One of the trends we are seeing in the era of the Obama White House, and Justice Department, is an attempt to draw a legal line between freedom of worship and freedom of religion, period. The best example, so far, is found in the Health & Human Services mandates, which allow more protection for expressions of faith linked to worship and denominational life than for expressions of faith that contact people outside the doors of explicitly religious sanctuaries.
As I wrote in a column for Scripps Howard last year:
The larger civic argument … focuses on whether government officials can decree that “freedom of worship” is more worthy of protection than “freedom of religion,” a much broader constitutional concept.
After all, the HHS mandate recognizes the conscience rights of a religious employer only if it has the “inculcation of religious values as its purpose,” “primarily employs persons who share its religious tenets” and “primarily serves persons who share its religious tenets.” In other words, “freedom of worship” protects a nun when she prays for people with AIDS, but she may not be protected by “freedom of religion” when caring for non-Catholics with AIDS in a ministry that hires non-Catholics.
In response to this new regime, I believe we will see more and more institutions linked to religious groups — especially schools — drawing up much stricter and more explicit doctrinal covenants for teachers, students and everyone else linked to these voluntary associations. Their leaders will, in other words, be asking people to sign on the bottom line to show that they are committed to faithfully living in accordance with specific doctrines or, at the very least, publicly supporting those doctrines.
So what will this look like in practice, in news coverage? It appears, in this KATC.com story, that the producers didn’t realize that their local event was part of a larger, national trend in Catholic schools. Note the shocked tone in this:
A new morality clause that is now included in Diocese of Lafayette teachers’ contracts bars teachers from engaging in homosexual activity, using birth control or being married outside the church, KATC has learned.
The new clause has led to the end of at least one teacher’s career at Our Lady of Fatima School, who is gay.
“Fatima School did not ask me to leave. It was because I could not sign my contract and be honest to its content,” teacher Jane Riviere said in a statement. “The leadership was very respectful, compassionate and understanding during this process.”
This opening raises all kinds of questions. For example, does the covenant forbid homosexual activity or all sexual activity outside of the Sacrament of Marriage? I predict the latter. Also, is this covenant, in reality, simply a variation on covenants that are increasingly being used in many Catholic schools across the nation, in part due to the Ex Corde Ecclesiae manifesto by the Blessed John Paul II?
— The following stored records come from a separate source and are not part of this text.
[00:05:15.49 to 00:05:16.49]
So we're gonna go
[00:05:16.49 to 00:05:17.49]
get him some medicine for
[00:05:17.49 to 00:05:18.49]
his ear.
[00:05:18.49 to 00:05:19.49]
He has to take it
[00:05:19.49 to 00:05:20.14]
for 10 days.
Part of the problem is that local Catholic officials, instead of sharing the content of the covenant and showing it’s links to Catholic trends elsewhere, appear to have slammed the door in the face of journalists seeking information. That is unfortunate.
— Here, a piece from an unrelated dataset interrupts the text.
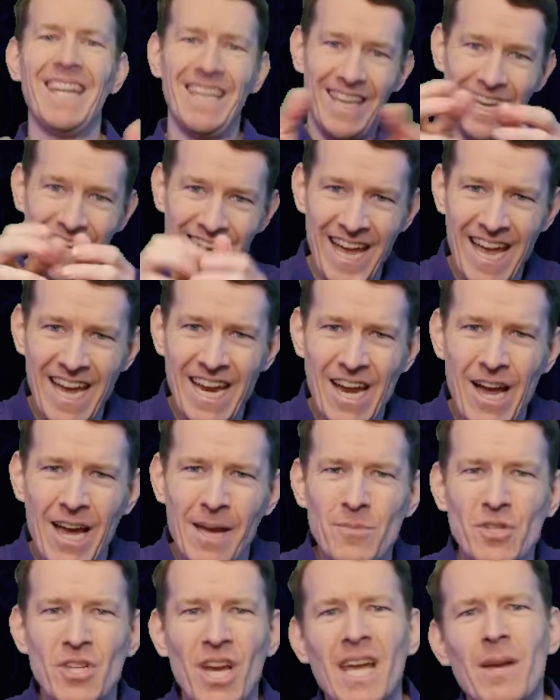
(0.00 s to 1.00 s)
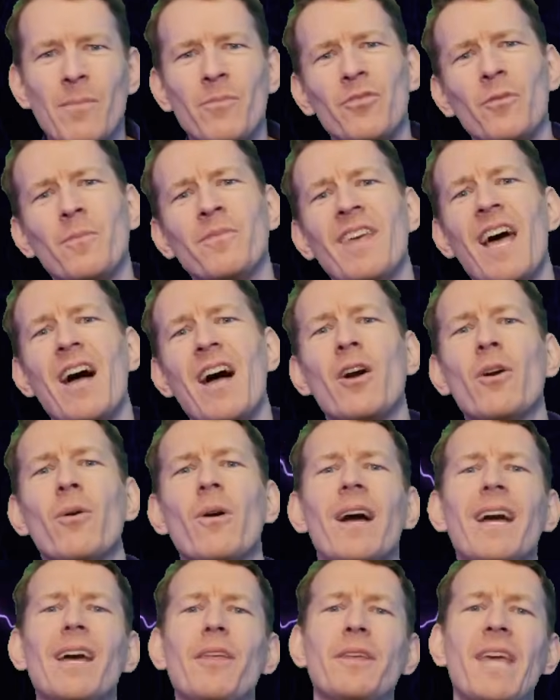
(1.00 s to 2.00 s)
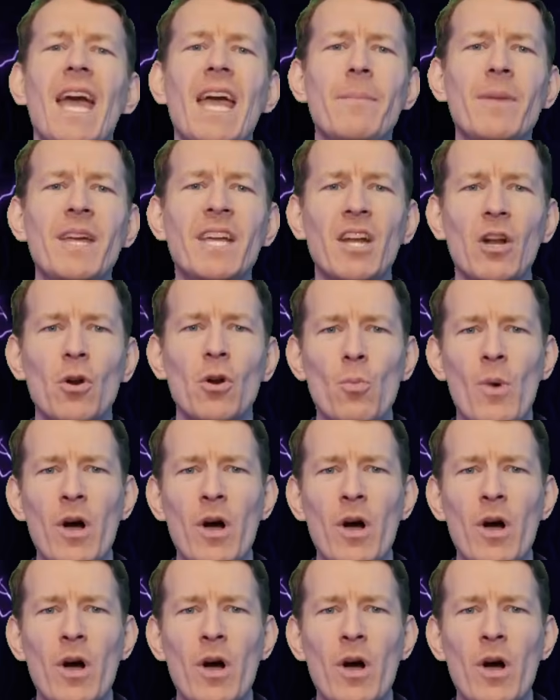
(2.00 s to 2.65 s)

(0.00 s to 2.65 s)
G'day, I'm James from Zalgariath Gaming, and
Of course, the journalists could have used a search engine and found similar covenants with a few clicks of a mouse.
Let’s read on.
It is unclear whether any other teachers have declined to sign a contract as a result of the new morality clause. The Diocese of Lafayette declined to comment on the clause, when it went into affect and why it was put in place.
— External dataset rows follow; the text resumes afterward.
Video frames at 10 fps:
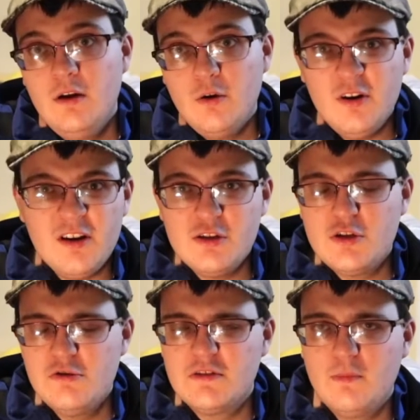Or you can
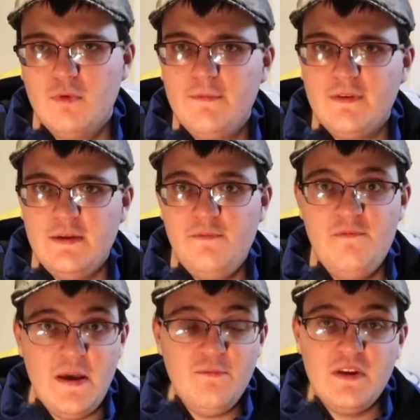choose from roughly
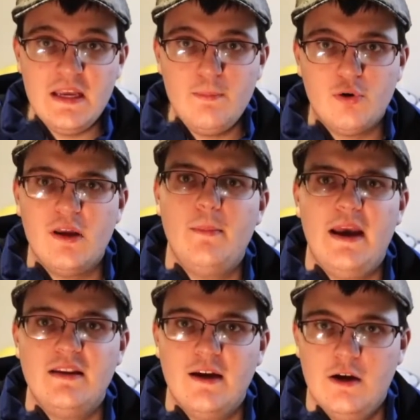50
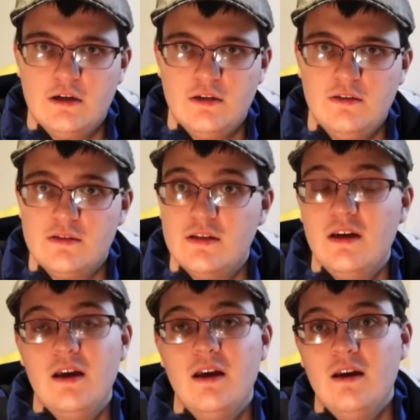pre-made characters.
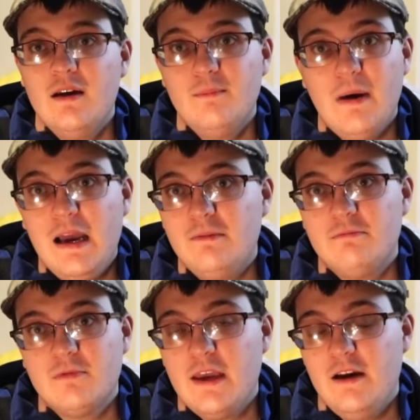My
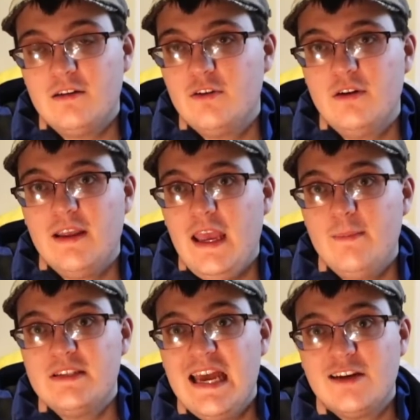character in the
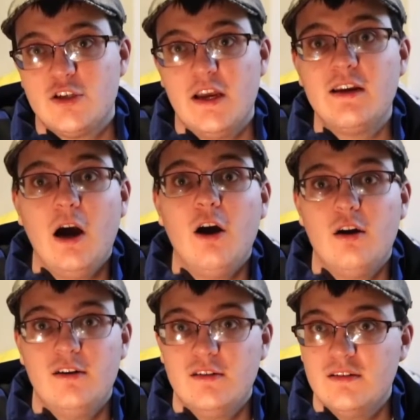game is actually a
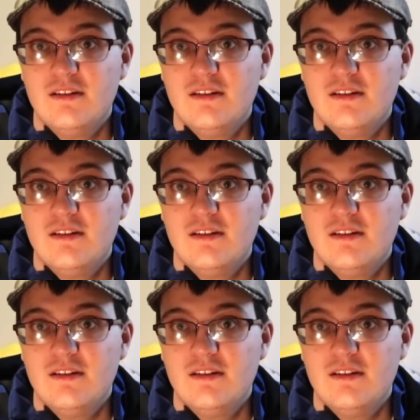car.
“It is the policy of the Diocese that personnel issues are not discussed in a public forum,” said diocese human resources director Maureen Fontenot.
The new clause is not sitting well with everyone associated with Fatima. Parent Jaci Russo, the president of Our Lady of Fatima Advisory Council — the equivalent of a school board — said Fatima has an amazing group of educators.
“I would hate to think we would ever not renew the contract of a teacher who is an outstanding teacher because of something to do with her personal life,” Russo said.
What a great quote.
Here is the the heart of the story. The president of the school’s own advisory council believes that this is a showdown over matters in the personal lives of teachers, as opposed to the defense of Catholic traditions, doctrines and even dogmas. In response, it is good that the news channel’s team found a legal voice that realizes, at this point of the educational game in America, liberal and conservative private schools still have the right to try to defend the teachings that define their community.
Yet the term “morality clause” is used all of the way though the story, when I would bet the Vatican bank that we are dealing with a covenant based on explicit Catholic teachings — religious teachings about morality.
But although everyone may not agree with the clause, as a religious and private employer, the Diocese likely did nothing illegally when it instituted the new morality clause, said LSU Law professor William Corbett. …
Corbett said morality clauses are common at both public and private schools, and he’s not surprised that the Catholic diocese in Lafayette is now asking teachers to sign them.
“What is a little bit more surprising is the specificity of this one, that it goes into specific definitions of what it means about morality,” Corbett said.
Once again, there is the trend we are seeing. Religious institutions are being driven to be much more explicit in defining the borders of their religious communities. The principalities and powers of the state, on one level, are forcing this to happen.
Journalists, however, continue to be shocked.